Tak ayal, kondisi ini menempatkan Bali sebagai produsen kecil untuk kakao nasional yang selama ini didominasi oleh Sulawesi Tengah dan Sulawesi Tenggara yang produksinya lebih dari 100.000 ton. Amat kontras dengan produksi kakao Bali yang hanya 4.868,32 ton.
Tanaman perkebunan kakao Bali sendiri sejatinya telah masuk sebagai salah satu komoditas unggulan Pulau Dewata.
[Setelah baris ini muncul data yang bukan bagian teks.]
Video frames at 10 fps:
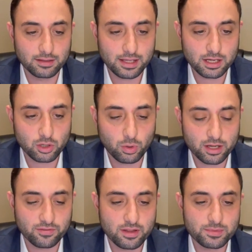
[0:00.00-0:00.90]
They
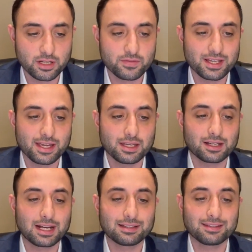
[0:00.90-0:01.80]
acquire for themselves a
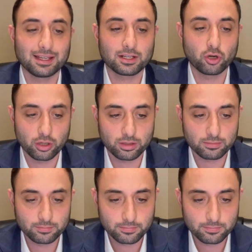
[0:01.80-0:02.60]
kategor.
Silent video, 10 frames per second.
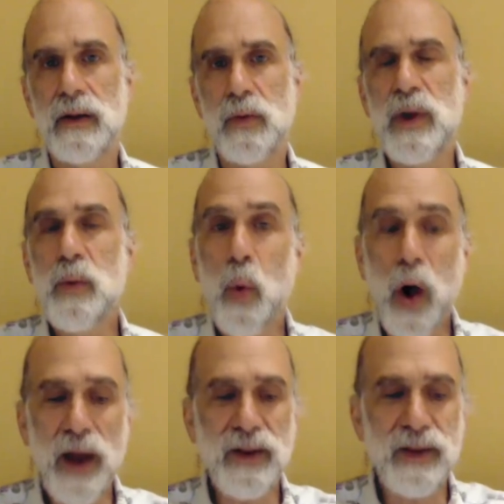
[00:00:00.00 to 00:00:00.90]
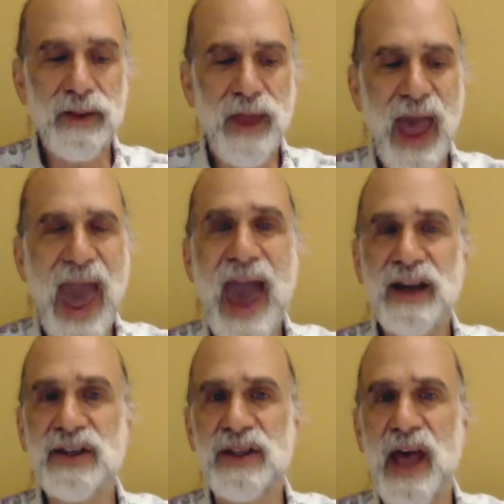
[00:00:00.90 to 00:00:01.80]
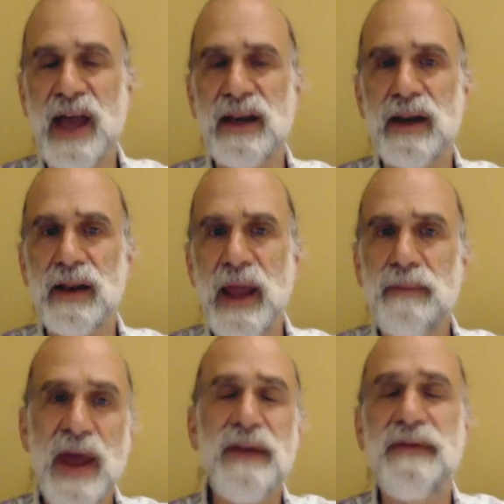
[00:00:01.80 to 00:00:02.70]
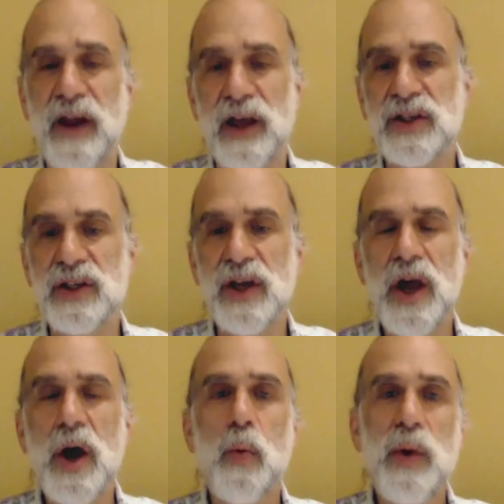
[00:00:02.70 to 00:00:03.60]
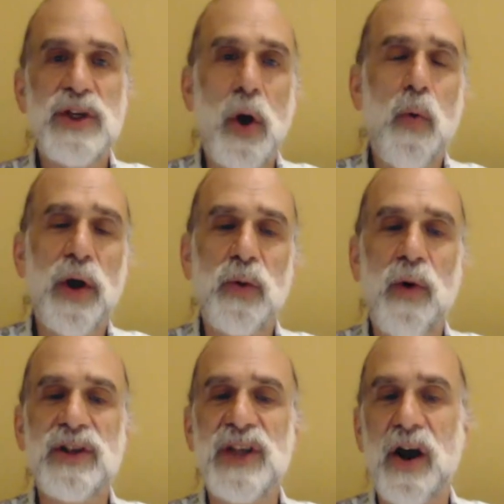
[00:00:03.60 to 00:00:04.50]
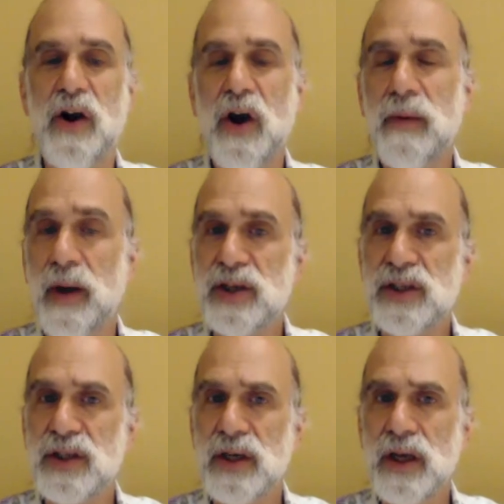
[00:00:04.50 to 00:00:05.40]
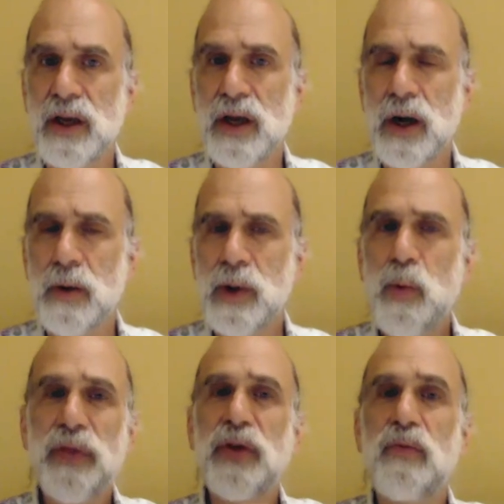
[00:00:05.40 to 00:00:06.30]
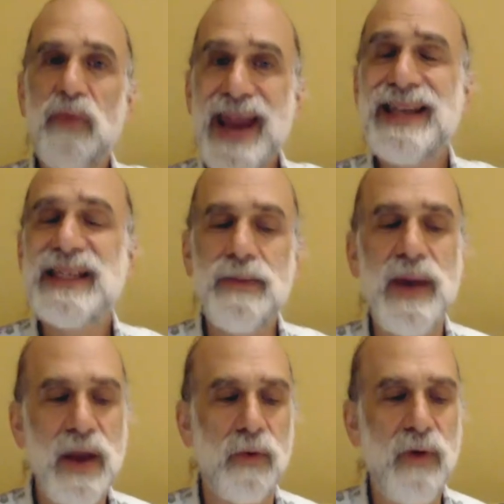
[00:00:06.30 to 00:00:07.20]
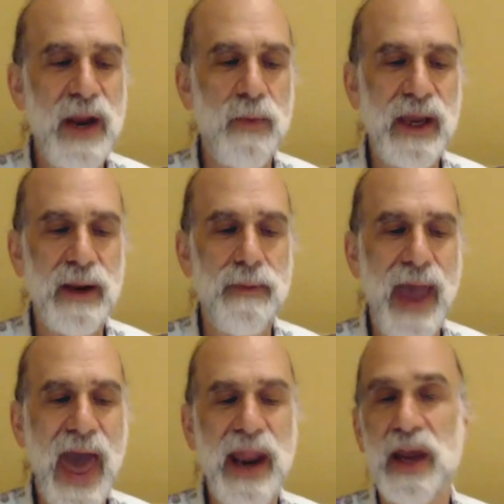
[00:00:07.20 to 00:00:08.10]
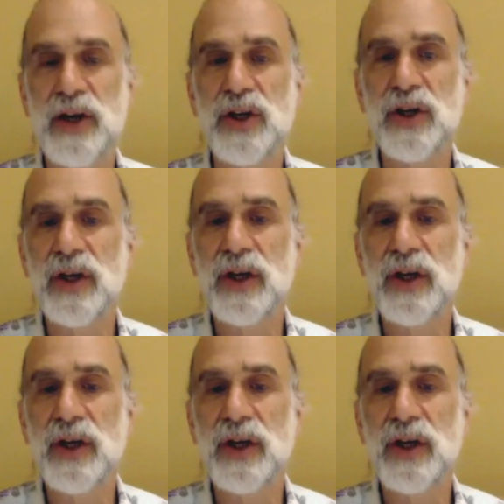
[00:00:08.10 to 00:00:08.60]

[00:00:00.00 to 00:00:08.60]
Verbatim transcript: We want the hacks that, that benefit us. We don't want the ones that harm us. We want the rate to be a rate we can manage.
Bahkan, Dewa Ayu menyebut bahwa Kabupaten Jembrana dan Kabupaten Tabanan masih menyimpan potensi untuk pengembangan kakao.
“Dari kedua wilayah ini masih ada potensi 2.417,06 ha lahan yang dapat dioptimalkan,” ujarnya.
Oleh sebab itu, Bali membutuhkan bibit untuk memprioritaskan aksi peremajaan kakao, termasuk untuk pengembangan potensi di kedua wilayah itu. Menurutnya, setiap satu hektare lahan membutuhkan seribu bibit pohon kakao.
“Kebanyakan pekebun kakao di Bali, itu jarak tanamnya tiga kali tiga. Namun, ini hanya untuk perluasan. Kami juga membutuhkan bibit untuk peremajaan,” katanya.
AKSI PEREMAJAAN
Sementara itu, Kepala Divisi Umum Badan Pengelola Dana Perkebunan (BPDP) Adi Sucipto menegaskan komitmennya untuk memberikan dukungan penuh terhadap aksi peremajaan kakao di berbagai daerah. Akan tetapi, untuk aksi awal, pihaknya hanya menargetkan sekitar 5.000 ha lantaran keterbasan ketersediaan bibit.
“Yang kita hadapi sekarang ini, bukan hanya masalah bibit, tapi bagaimana legalitas lahan, kemudian kesediaan pekebun kakao untuk ikut program, karena sifatnya volunter, bukan mandatory,” jelasnya.
Dia menambahkan bahwa hingga saat ini pihaknya belum mendapatkan pengajuan terkait jumlah untuk peremajaan kakao tersebut. Angka 5.000 ha merupakan target awal nasional yang akan dilakukan.
“Kemarin kesepakatan kita, kita akan fokus ke sentra-sentra kakao. Salah satunya Jawa Timur, kemudian Bali, dan Yogyakarta. Sulawesi sudah mengajukan, tetapi kita ingin ada kepastian bahwa lahannya mereka itu clean and clear,” katanya.
Hanya saja, aksi peremajaan kakao tak serta merta bakal mengungkit produksi kakao nasional. Hal ini, imbuhnya, lantaran proses panen sekitar tiga hingga empat tahun setelahnya.
Oleh sebab itu, selain peremajaan kakao, pihaknya juga akan menggenjot intensifikasi lewat pembelian sarana dan prasarana serta pupuk. “Selama ini kan yang dihadapi oleh teman-teman itu harga pupuk yang komoditas ini termasuk non-subsidi, jadi lumayan tinggi.”